During Trump’s term, Macron tried to find common ground but often bristled at Trump’s nativist rhetoric.
Macron, who has worked to portray France as a more prominent power in recent years, also used the rise of Trumpism to make the case for greater global European leadership.
He complained in November 2019 that a lack of U.S. leadership was causing the “brain death” of NATO, insisting in an interview with the Economist that the European Union must step up and start acting as a strategic world power. Biden, in his remarks, seemed to acknowledge Macron’s concerns, noting that Western Europe was providing “backbone and the support for NATO.”
During the summit, Biden also met with Italian Prime Minister Mario Draghi, Japanese Prime Minister Yoshihide Suga and President Cyril Ramaphosa of South Africa.
At the news conference, Biden briefly confused Syria and Libya when he described the importance of providing humanitarian aid to countries torn apart by civil war. It was among a handful of verbal stumbles the president made.

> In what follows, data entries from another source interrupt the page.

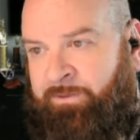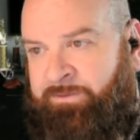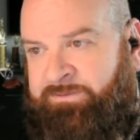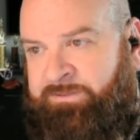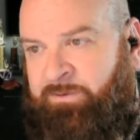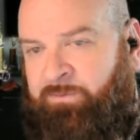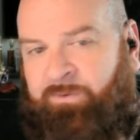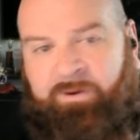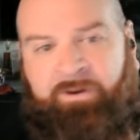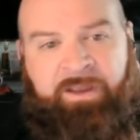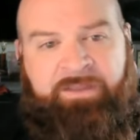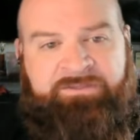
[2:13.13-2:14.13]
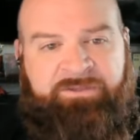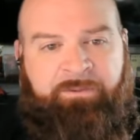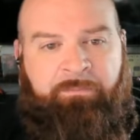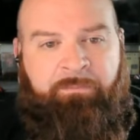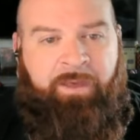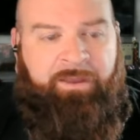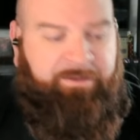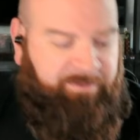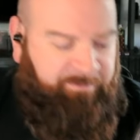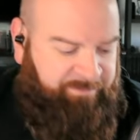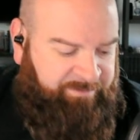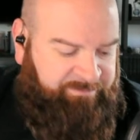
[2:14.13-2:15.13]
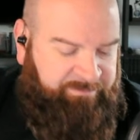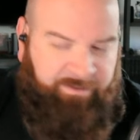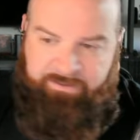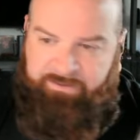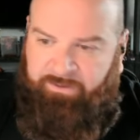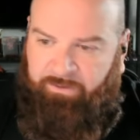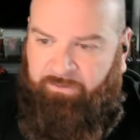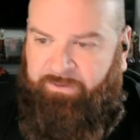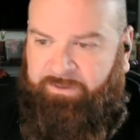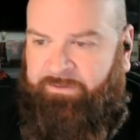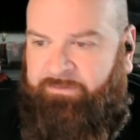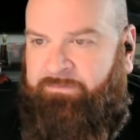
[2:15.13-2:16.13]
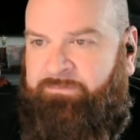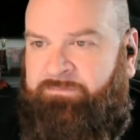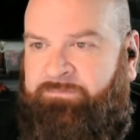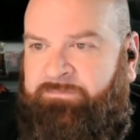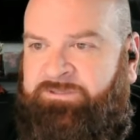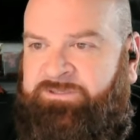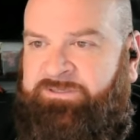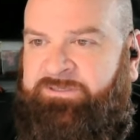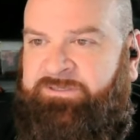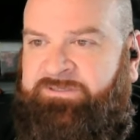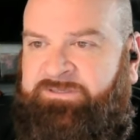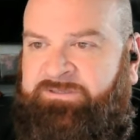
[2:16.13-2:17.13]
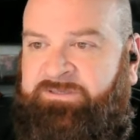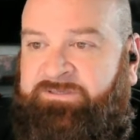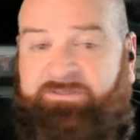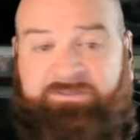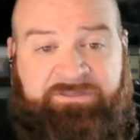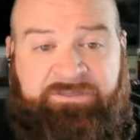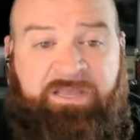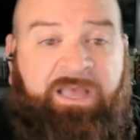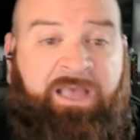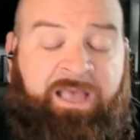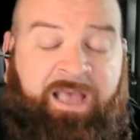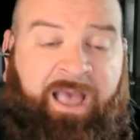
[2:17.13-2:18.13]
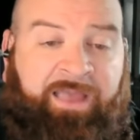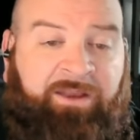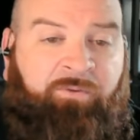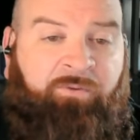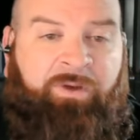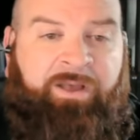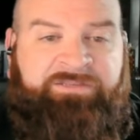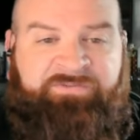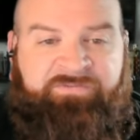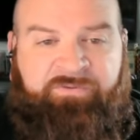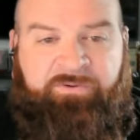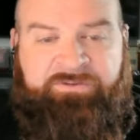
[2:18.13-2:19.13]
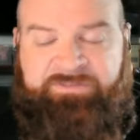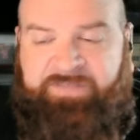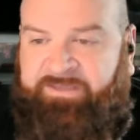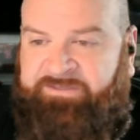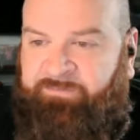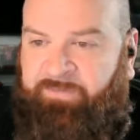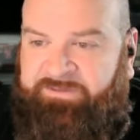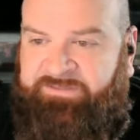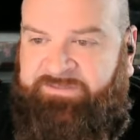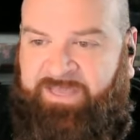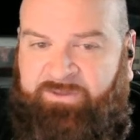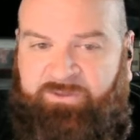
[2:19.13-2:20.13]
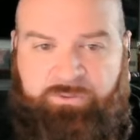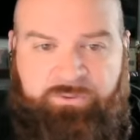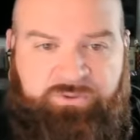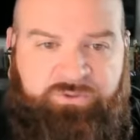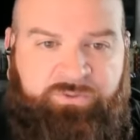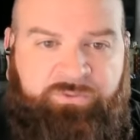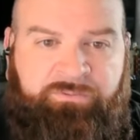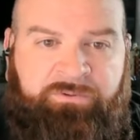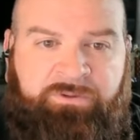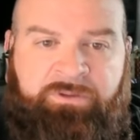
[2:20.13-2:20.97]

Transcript: So where has Monica McNutt gone? She is this she I don't watch first take as much as I used to.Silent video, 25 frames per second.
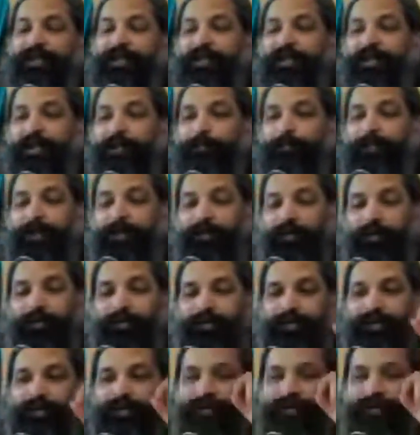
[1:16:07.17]
Because
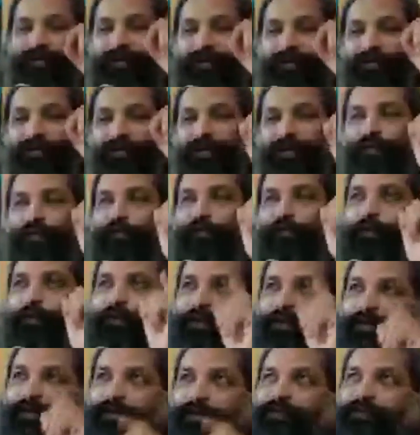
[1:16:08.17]
in the initial
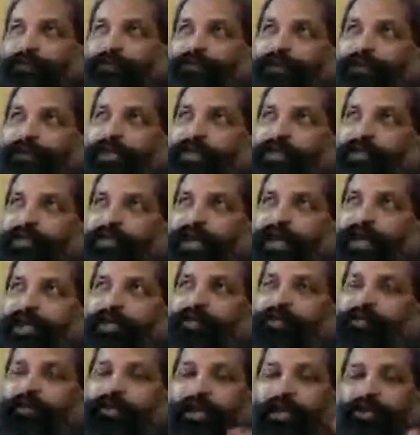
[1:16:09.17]
focus, in trying
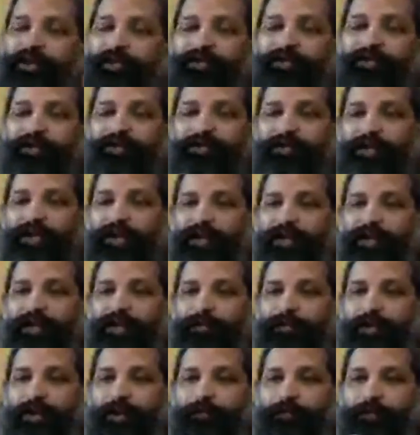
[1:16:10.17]
to get to the silent
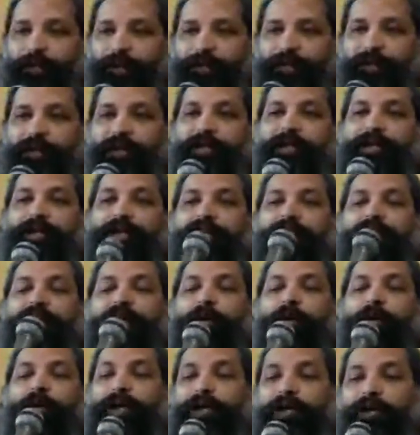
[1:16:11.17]
Brahman,
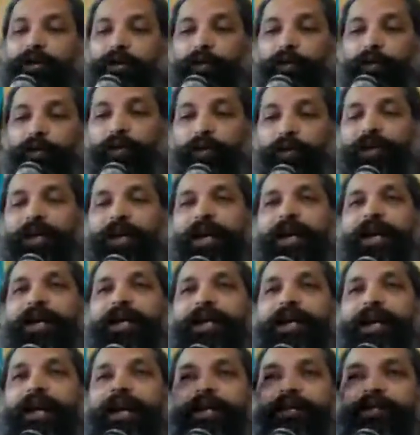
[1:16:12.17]
we took an
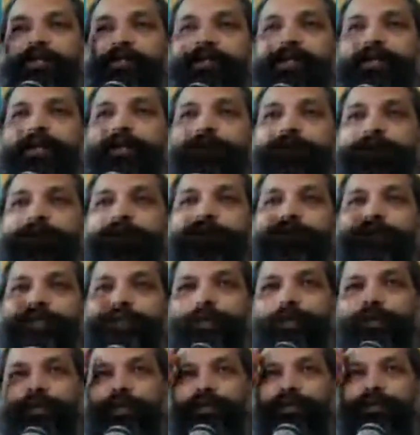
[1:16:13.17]
exclusive
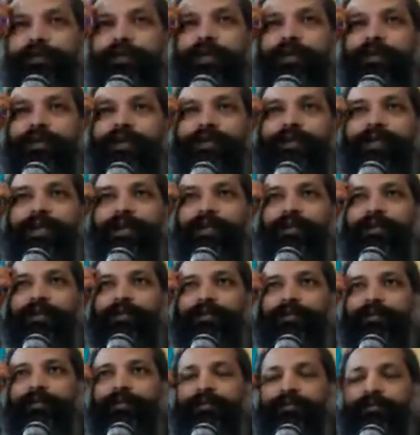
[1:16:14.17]
focus on the
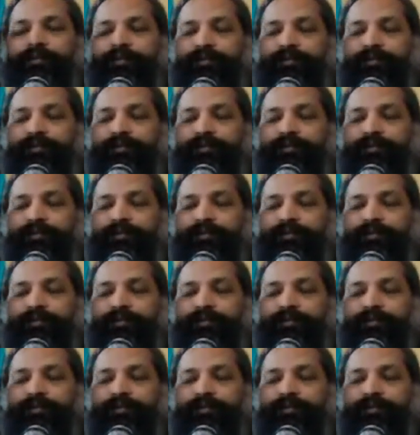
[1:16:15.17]
silence.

Biden then traveled to Windsor Castle for a private audience with the queen — becoming the 13th president to have met with the 95-year-old monarch. Biden greeted the queen on a dais in the castle courtyard and reviewed an assembled ceremonial guard before he and first lady Jill Biden joined her for tea.
He said in a brief exchange with reporters that the queen asked him about Chinese President Xi Jinping and Putin during their meeting. The president described her as “very gracious” and invited her to visit the White House.
“I don’t think she’ll be insulted, but she reminded me of my mother,” Biden said.